Chapter 9 Semantic Analysis Methods for Text Classification
10.1 Conclusion
The last three Chapters ( i.e. Chapter 7,8,9) have highlighted different methodologies that have been developed and adopted to meet the objectives of the research introduced in Chapter 1. Based on the past literature reported in the areas of textual data mining applications in manufacturing or construction industry, the conceptual development of theory to achieve the objective of the research was mainly focused on application of clustering and then applications of Apriori Association Rule of Mining which has been widely used in various areas of applications. Hence substantial time and efforts have been made in this research in developing and applying these techniques for better selection of number of clusters and then using MKTPKS based matrix model to better classify textual data.

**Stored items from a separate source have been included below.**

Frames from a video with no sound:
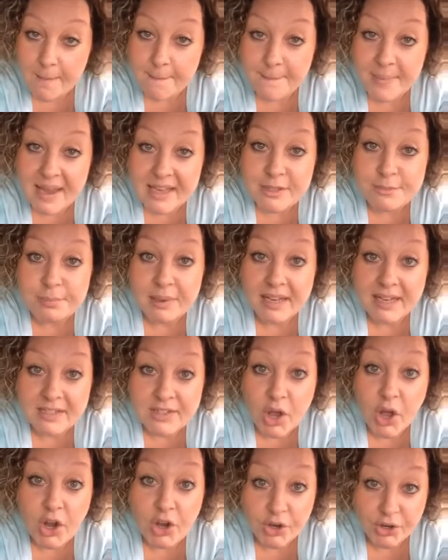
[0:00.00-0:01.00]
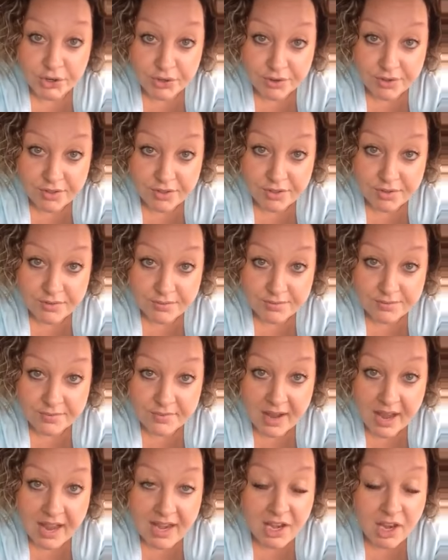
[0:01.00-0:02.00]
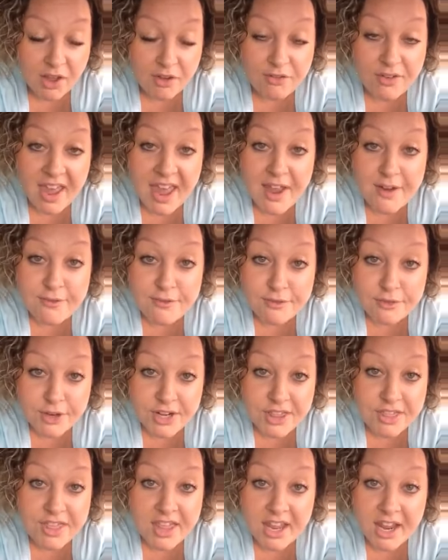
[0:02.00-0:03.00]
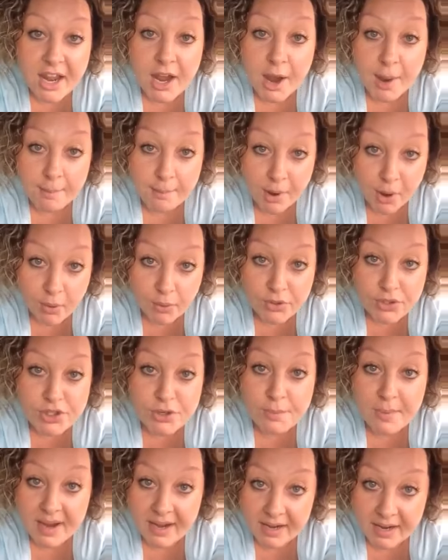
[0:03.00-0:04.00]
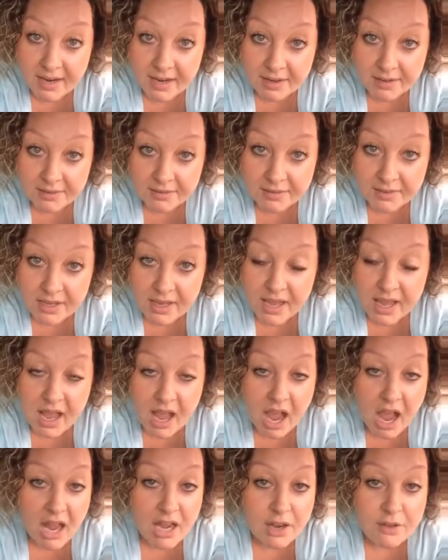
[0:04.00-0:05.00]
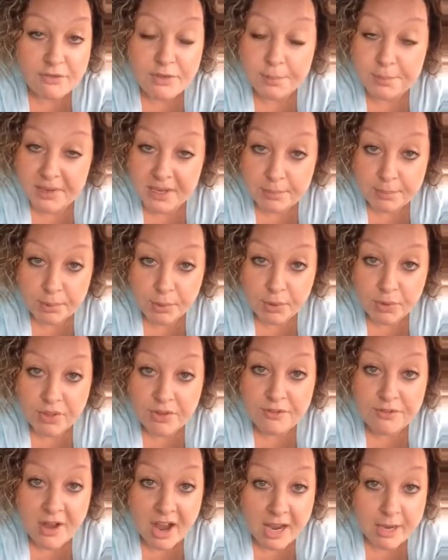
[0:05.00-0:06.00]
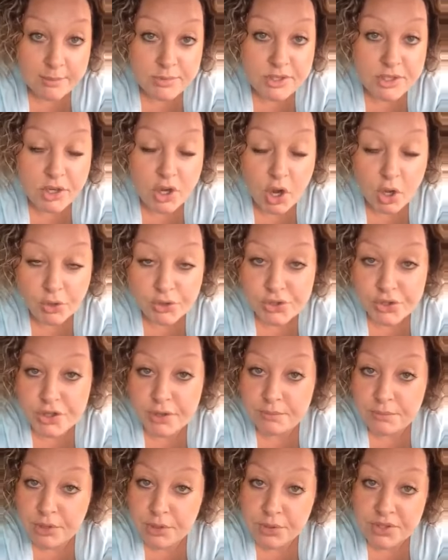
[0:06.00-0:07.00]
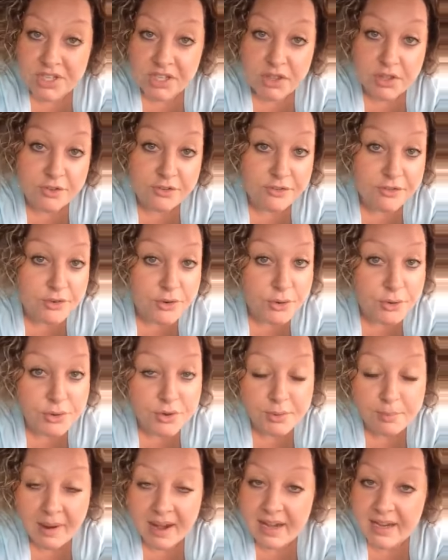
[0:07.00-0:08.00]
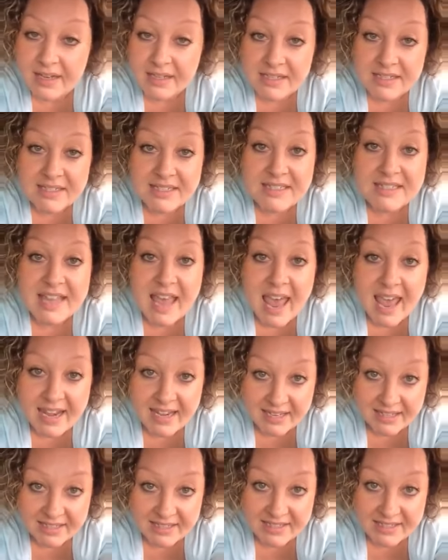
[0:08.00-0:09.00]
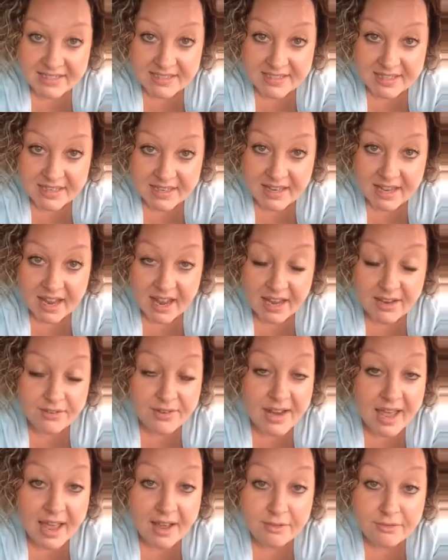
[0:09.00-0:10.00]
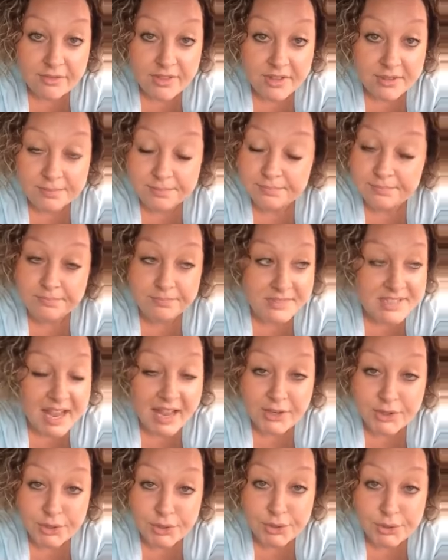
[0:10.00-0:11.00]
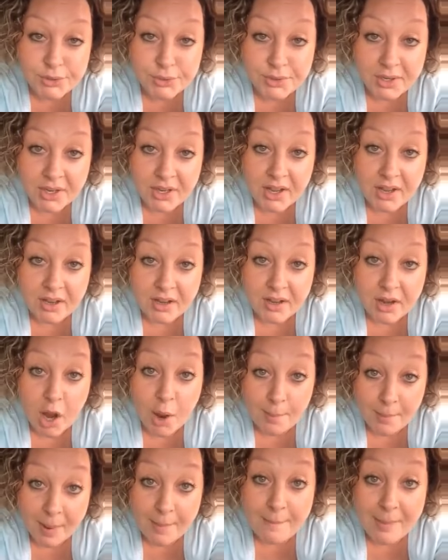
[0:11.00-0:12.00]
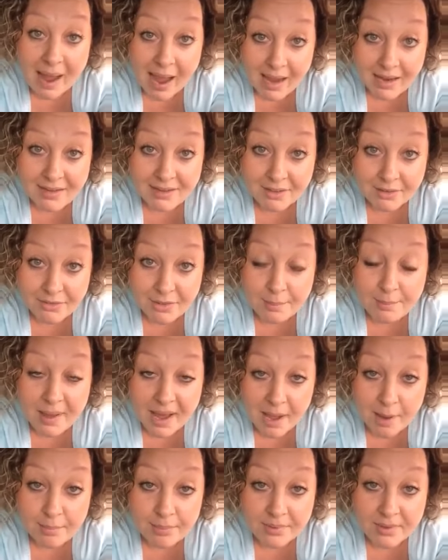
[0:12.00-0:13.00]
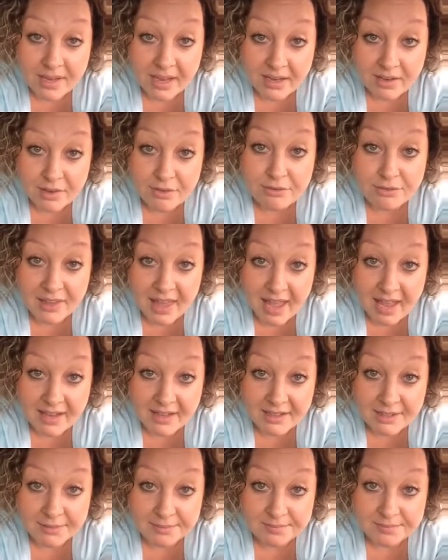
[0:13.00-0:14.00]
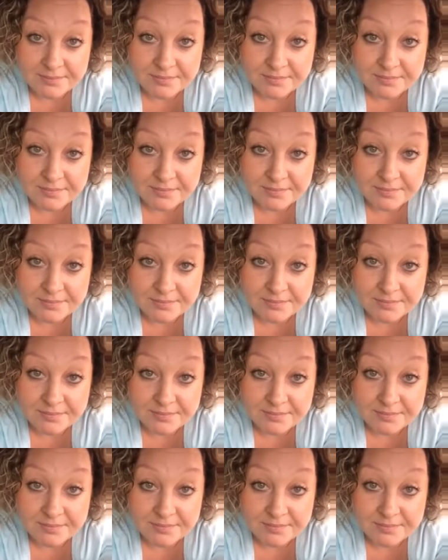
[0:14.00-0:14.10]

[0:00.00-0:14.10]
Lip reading: Best place on earth. I love everything about Jamaica. I love the people, the vibes, the culture, the music, the food. My list is endless. I even have the tattoo on my back of the map and the flag.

In the first stage Clustering was used to discover the first level of knowledge in terms of finding natural term based relationships defined in the textual data. The discovered knowledge in terms of single key term phrases was difficult to interpret and to use in identifying good or bad information documents available in the form of PPRs. Therefore the 2nd level knowledge refinement process is done with the application of Apriori Association Rule of Mining techniques to find more useful multiple key term knowledge sequences (MKTPKS) using varying level of support values. The one reason for generating the MKTPKS was to find those sequences of terms which refer to the terms which co-occur in the documents to identify good or bad information documents. The results obtained in the form of sequence of terms are useful to map information to the particular document space of information and then these sequences (i.e. MKTPKS) are compared with those identified by the domain experts. F-measure was used to measure the accuracy where the results were (37%) accurate where the value of recall measure was better than the precision measure.
The second part of the implementation of the methodology was to implement the different classification techniques on the discovered MKTPKS based matrix model. The purpose of this implementation was to study the affect on classification accuracies of different classifiers to help the knowledge workers or decision makers to better classify the data into their predefined classes. Since natural relationships in
terms of finding MKTPKS were captured by applying clustering and Apriori Association Rule of Mining techniques, the discovered knowledge must be used properly. This discovered knowledge was used for the classification task of textual data on the basis of its representation in terms of MKTPKS. There is a significant improvement in the classification accuracies obtained and these results are shown in the chapter 8.
A novel aspect of this research is the discovery of knowledge in terms of single or multiple key term phrases which were used to discover the relationships among terms defined in the textual data of PPRs. The discovery of these natural relationships could be used to improve business intelligence solutions as this research provides a means of reducing misclassification errors. The lower the error the better the classification accuracies would be and the previous knowledge thus stored in the form of textual databases would effectively be used for finding the solutions to new unclassified problems. The kind of work presented in terms of application of methodologies in chapter 7 and chapter 8 is a novel integration of several techniques and gave good results so the knowledge discovered might be used on other textual databases which are available in the free formatted text.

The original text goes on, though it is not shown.